Peran Kyai Aminudin dalam upaya-upaya berikutnya juga sangat terlihat. Satu di antaranya adalah pada Pertemuan Nyi Mas Ropoh pada tanggal 23 Januari 2000 yang diikuti oleh sejumlah besar tokoh Banten. Dalam acara itu, tiga unsur masyarakat berbicara mewakili masyarakat Banten. Unsur jawara diwakili oleh H Chasan Shohib, unsur umara diwakili oleh H Yas’a (Bupati Lebak), dan unsur ulama diwakili oleh Kyai Aminudin sendiri. Sebulan kemudian, ia diamanahi sebagai ketua Badan Koordinasi Pembentukan Provinsi Banten (Bakor PPB), mendampingi tokoh Banten, Tryana Sjam’un.
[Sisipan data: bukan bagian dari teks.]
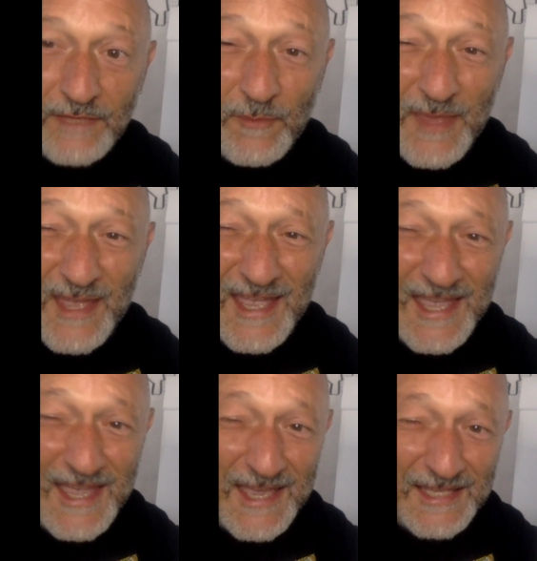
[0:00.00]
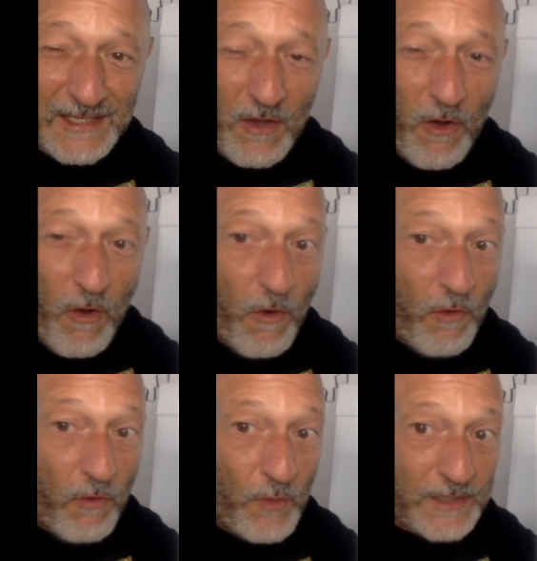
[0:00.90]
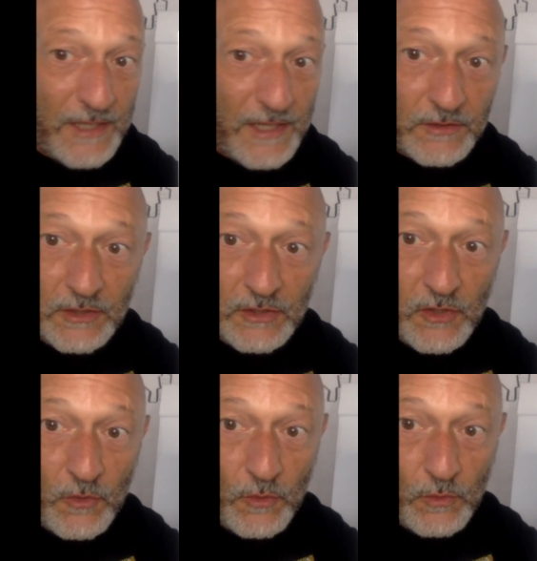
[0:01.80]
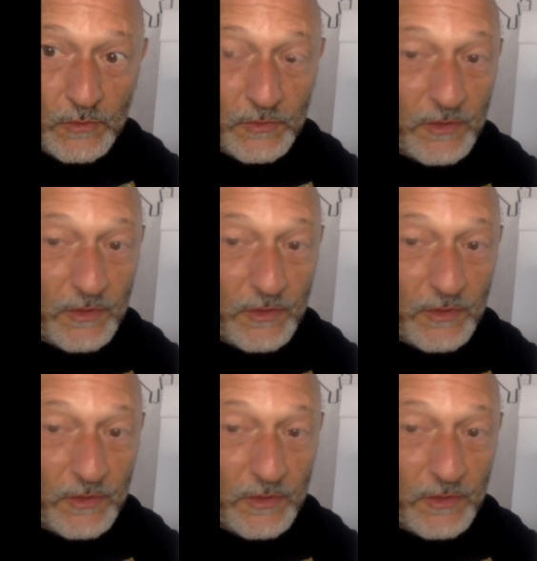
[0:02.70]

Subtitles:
from the head all the way down to the toes.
Usaha demi usaha terus dilakukan, hingga akhirnya DPR RI menyetujui pengesahan UU Pembentukan Provinsi Banten pada tanggal 04 Oktober 2000.
 
***
Sejarah mencatat bahwa para ulama Banten sejak zaman dulu telah terlibat dalam berbagai gerakan politik guna memperjuangkan hak-hak rakyat. Di Cilegon, ada Syekh Wasid (wafat tahun 1888) yang tak hanya dikenal karena keilmuannya, tetapi juga karena perjuangannya memimpin pemberontakan terhadap penjajah Belanda. Di Mekah, ada Syekh Nawawi al Bantani (wafat tahun 1897), seorang ulama Banten yang menginsipirasi para muridnya untuk berjuang melawan Belanda di tanah air.
 
Para ulama Banten zaman kemerdekaan tetap memainkan peran ini, sebagaimana dilakukan oleh Kyai Aminudin. Ia adalah sosok ulama yang luas ilmunya, sekaligus peduli terhadap persoalan-persoalan keumatan di sekitar tempat tinggalnya. Semoga Allah SWT menerima amal ibadahnya dan menempatkannya di surga-Nya yang indah. Amin Ya Robbal Alamin.